Actor-turned-politician Joseph Vijay says he wants to bring clean politics and not misuse public funds. A noble promise. One hopes he will begin by ensuring that his own political strategy does not impose avoidable costs on the public exchequer.
Contesting from two constituencies has become the political equivalent of an insurance policy. It is rarely done by leaders who are confident of victory. It is the preferred route of those who want a safety net.
The chief of the Tamizhaga Vetri Kazhagam (TVK) will be contesting from two constituencies – Perambur and Tiruchirapalli East – in the 2026 Tamil Nadu Assembly election, in his poll debut.
By-poll forced upon voters
Rahul Gandhi contested from Rae Bareli in Uttar Pradesh and Wayanad in Kerala – two entirely different states, separated by distance, language and political context – but represented by one candidate. The objective was clear: hedge the risk. After winning both, one seat is vacated, and a by-election is forced upon the voters.
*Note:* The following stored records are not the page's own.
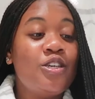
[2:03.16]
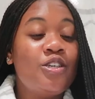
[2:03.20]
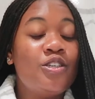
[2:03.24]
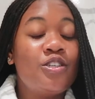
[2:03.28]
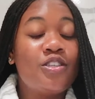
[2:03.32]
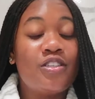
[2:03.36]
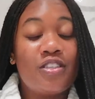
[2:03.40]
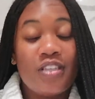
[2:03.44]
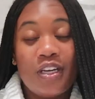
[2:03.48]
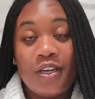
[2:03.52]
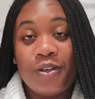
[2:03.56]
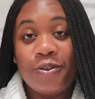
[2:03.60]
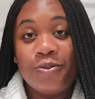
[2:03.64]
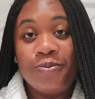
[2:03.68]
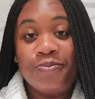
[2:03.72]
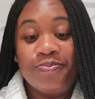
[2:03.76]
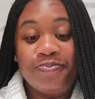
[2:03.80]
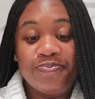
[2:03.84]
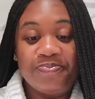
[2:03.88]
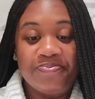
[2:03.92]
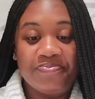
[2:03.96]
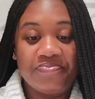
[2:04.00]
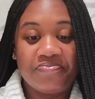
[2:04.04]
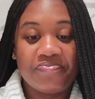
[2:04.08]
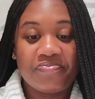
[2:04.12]
So
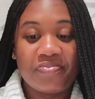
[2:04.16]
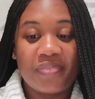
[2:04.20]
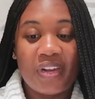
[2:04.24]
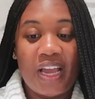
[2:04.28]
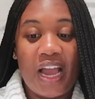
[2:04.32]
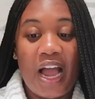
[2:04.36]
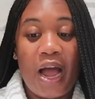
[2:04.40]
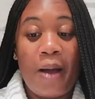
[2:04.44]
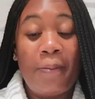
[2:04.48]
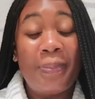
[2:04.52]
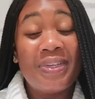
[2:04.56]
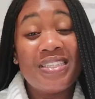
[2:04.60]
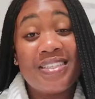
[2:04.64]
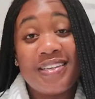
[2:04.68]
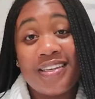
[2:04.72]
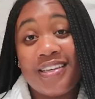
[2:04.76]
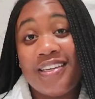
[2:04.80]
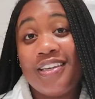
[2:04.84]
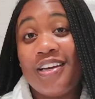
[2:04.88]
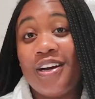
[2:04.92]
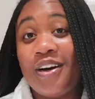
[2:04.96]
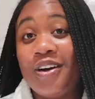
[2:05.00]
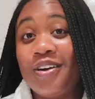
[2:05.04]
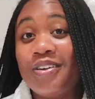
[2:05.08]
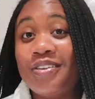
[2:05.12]
I'm gonna take
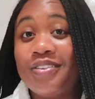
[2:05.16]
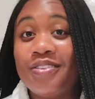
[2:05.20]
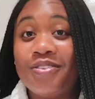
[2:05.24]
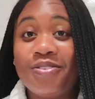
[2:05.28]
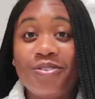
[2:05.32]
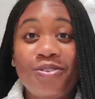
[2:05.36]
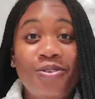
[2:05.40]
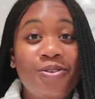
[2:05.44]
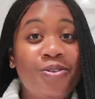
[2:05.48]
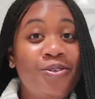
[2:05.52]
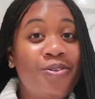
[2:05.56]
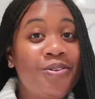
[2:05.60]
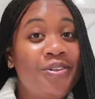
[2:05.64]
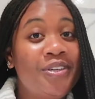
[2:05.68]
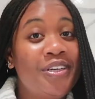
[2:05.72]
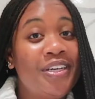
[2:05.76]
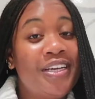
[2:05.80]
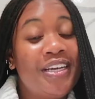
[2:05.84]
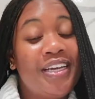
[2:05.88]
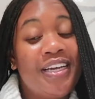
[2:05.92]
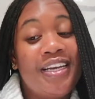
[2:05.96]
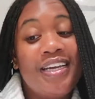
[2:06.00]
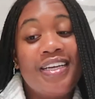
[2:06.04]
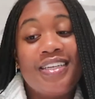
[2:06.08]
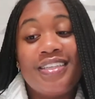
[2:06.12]
y'all through
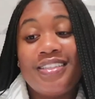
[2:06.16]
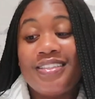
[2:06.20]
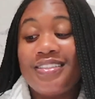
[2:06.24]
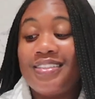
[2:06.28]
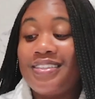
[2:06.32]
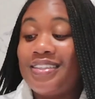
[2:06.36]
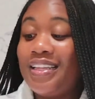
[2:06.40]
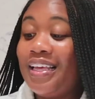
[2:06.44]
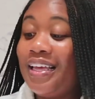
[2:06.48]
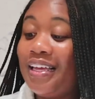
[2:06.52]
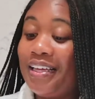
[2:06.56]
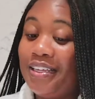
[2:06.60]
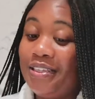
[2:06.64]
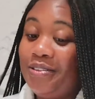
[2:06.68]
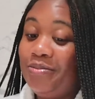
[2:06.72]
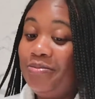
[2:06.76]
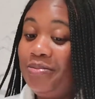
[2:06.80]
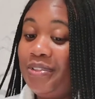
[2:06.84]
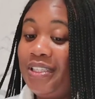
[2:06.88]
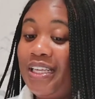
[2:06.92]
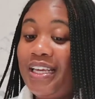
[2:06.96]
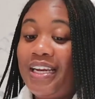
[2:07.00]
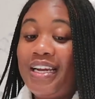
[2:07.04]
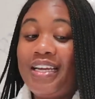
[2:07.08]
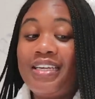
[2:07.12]
the
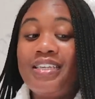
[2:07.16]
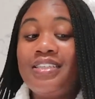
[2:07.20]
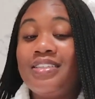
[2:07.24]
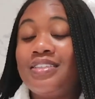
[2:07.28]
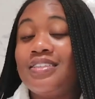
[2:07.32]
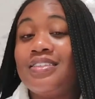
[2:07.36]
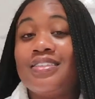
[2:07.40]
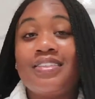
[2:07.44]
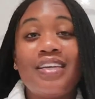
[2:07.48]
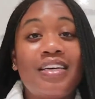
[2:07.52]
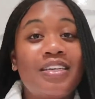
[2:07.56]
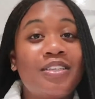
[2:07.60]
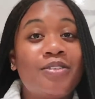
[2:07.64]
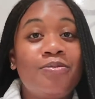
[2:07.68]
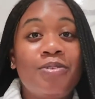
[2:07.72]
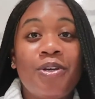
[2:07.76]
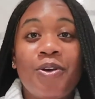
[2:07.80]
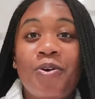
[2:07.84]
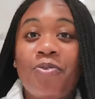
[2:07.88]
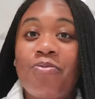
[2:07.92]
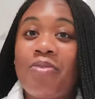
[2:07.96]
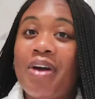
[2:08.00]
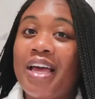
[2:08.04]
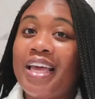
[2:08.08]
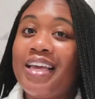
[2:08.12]
steps, and I need to stop speaking
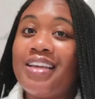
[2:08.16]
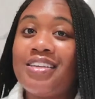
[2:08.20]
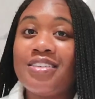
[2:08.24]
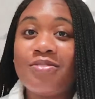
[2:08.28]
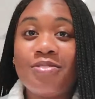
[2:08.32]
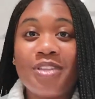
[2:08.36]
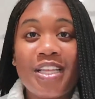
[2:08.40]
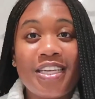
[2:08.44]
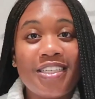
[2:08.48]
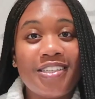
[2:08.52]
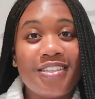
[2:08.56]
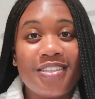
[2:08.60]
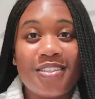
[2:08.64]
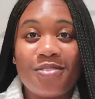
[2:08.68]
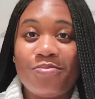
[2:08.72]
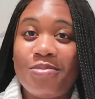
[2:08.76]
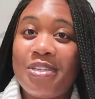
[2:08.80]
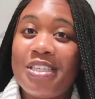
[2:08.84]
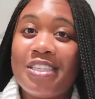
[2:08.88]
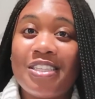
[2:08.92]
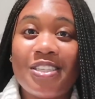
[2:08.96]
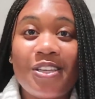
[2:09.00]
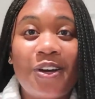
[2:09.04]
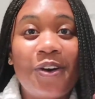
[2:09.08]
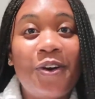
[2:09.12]
with my hands, but that's just
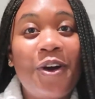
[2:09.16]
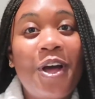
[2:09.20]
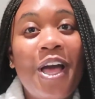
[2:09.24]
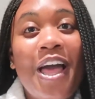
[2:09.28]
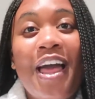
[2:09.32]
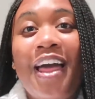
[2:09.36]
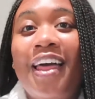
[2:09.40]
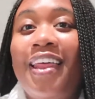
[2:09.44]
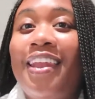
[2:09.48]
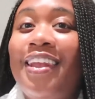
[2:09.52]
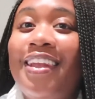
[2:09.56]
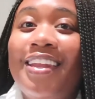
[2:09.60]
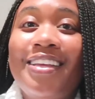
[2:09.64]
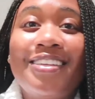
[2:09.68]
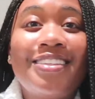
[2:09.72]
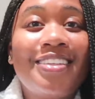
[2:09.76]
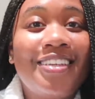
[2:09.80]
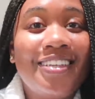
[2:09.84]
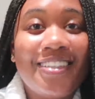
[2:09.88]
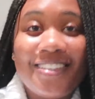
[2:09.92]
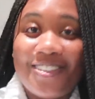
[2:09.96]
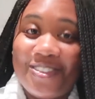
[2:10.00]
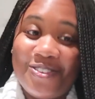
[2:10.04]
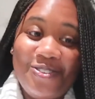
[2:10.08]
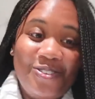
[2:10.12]
me. So let's get
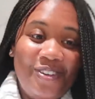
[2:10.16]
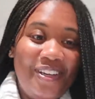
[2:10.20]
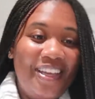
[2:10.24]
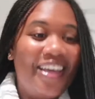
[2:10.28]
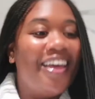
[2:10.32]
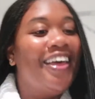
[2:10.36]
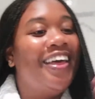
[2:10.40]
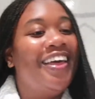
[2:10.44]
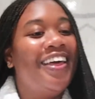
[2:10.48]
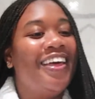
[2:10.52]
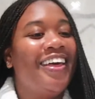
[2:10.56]
into it.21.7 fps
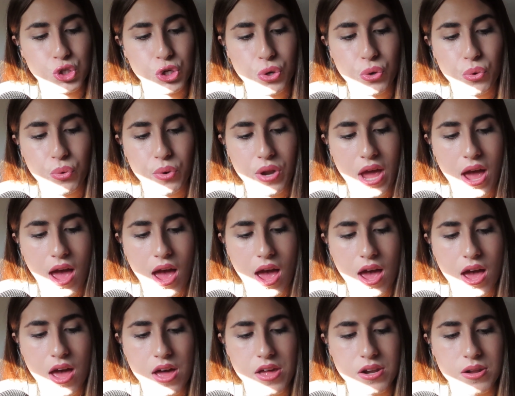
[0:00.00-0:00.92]
June
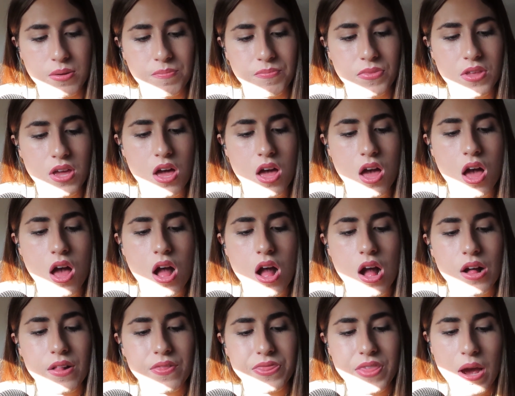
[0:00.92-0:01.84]
had.
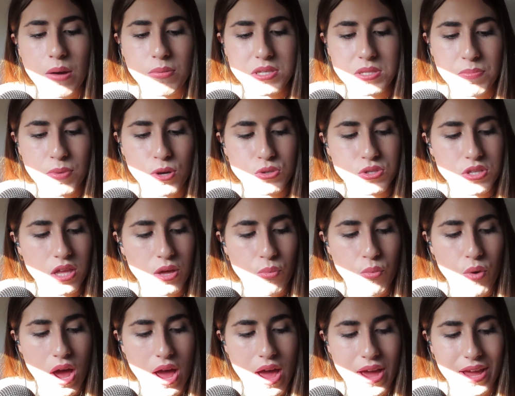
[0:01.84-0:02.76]
That was mostly
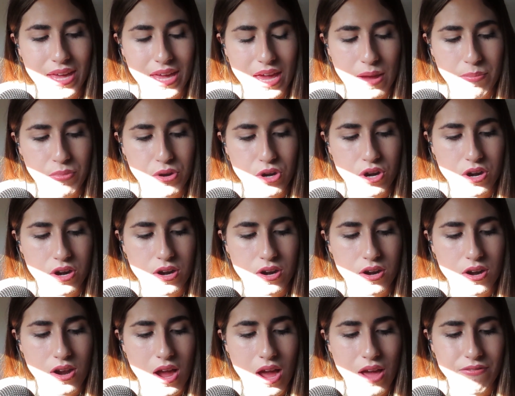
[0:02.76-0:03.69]
why I kept
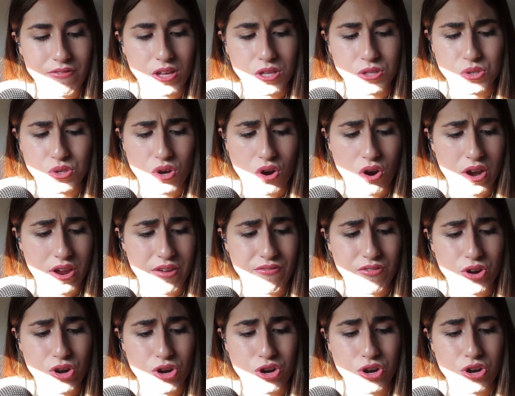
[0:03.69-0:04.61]
her. I felt sorry
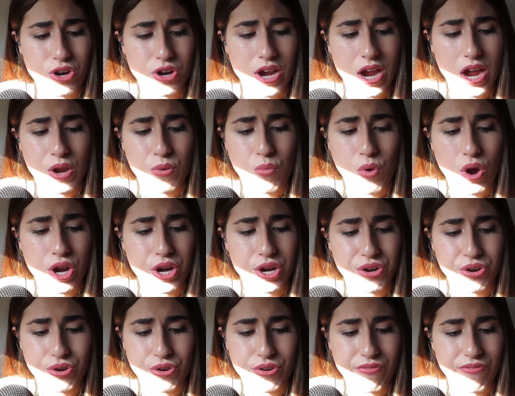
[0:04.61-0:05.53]
for her and
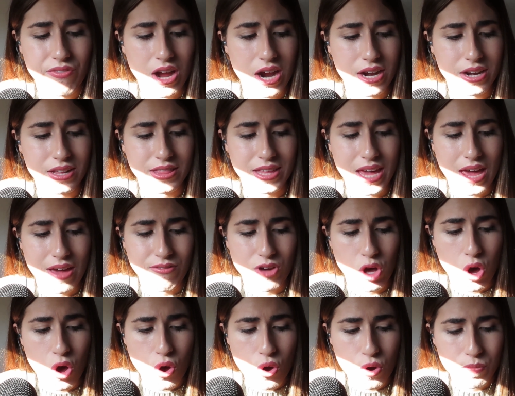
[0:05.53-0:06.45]
wanted her to finally have
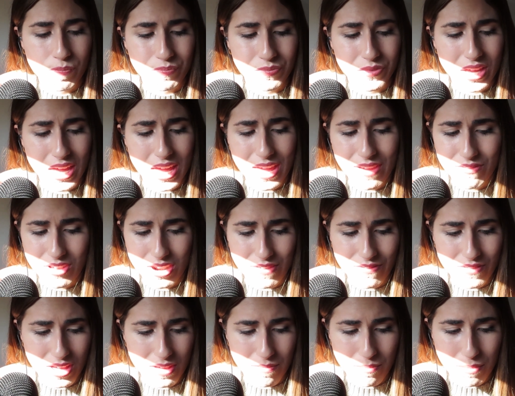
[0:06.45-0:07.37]
a home, even
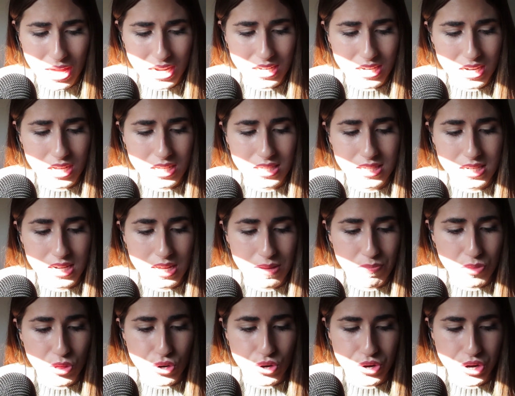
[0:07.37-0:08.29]
if it meant a
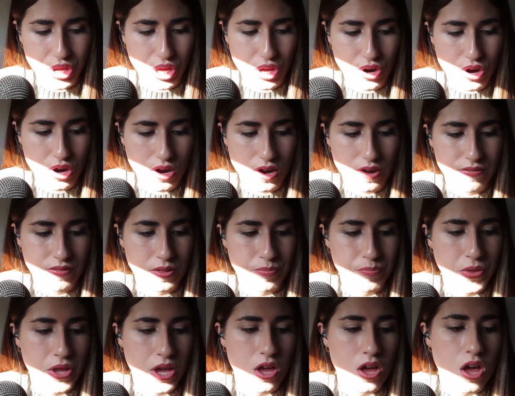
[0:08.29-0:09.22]
steep learning
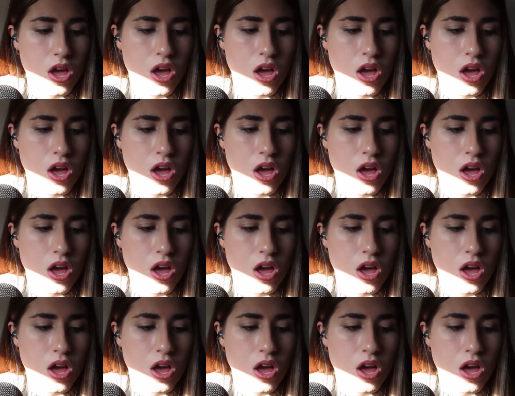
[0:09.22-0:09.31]
curve.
This is not new. Narendra Modi contested from Varanasi and Vadodara in 2014, and later vacated Vadodara, triggering a by-election. Over the years, leaders such as Mulayam Singh Yadav and Lalu Prasad Yadav have followed the same script. Contest two seats, win both, keep one, resign the other – and leave the rest to the Election Commission and the taxpayer.

It costs money
An election is not a symbolic exercise. It involves thousands of polling staff, deployment of security forces, transport, EVM management, training, and an elaborate administrative machinery. All these costs crores of rupees. When a candidate vacates a seat, the entire process must be repeated – not because the electorate asked for it, but because a politician wanted a fallback option.
The candidate loses nothing. The voter is inconvenienced. The state spends again. Democracy becomes more expensive, not more representative.
Let them pay for it
There is a simple reform that can end this overnight. If a candidate contests from two seats and later resigns one, the full cost of the by-election in that constituency should be recovered from the candidate or the party.
If leaders want a two-seat insurance policy, they should pay the premium themselves – not pass the bill to the public.
Until then, this will remain what it is: risk-free politics for the candidate, and risk-full expenditure for the taxpayer.
If leaders want a safety net, they should knit it with their own money.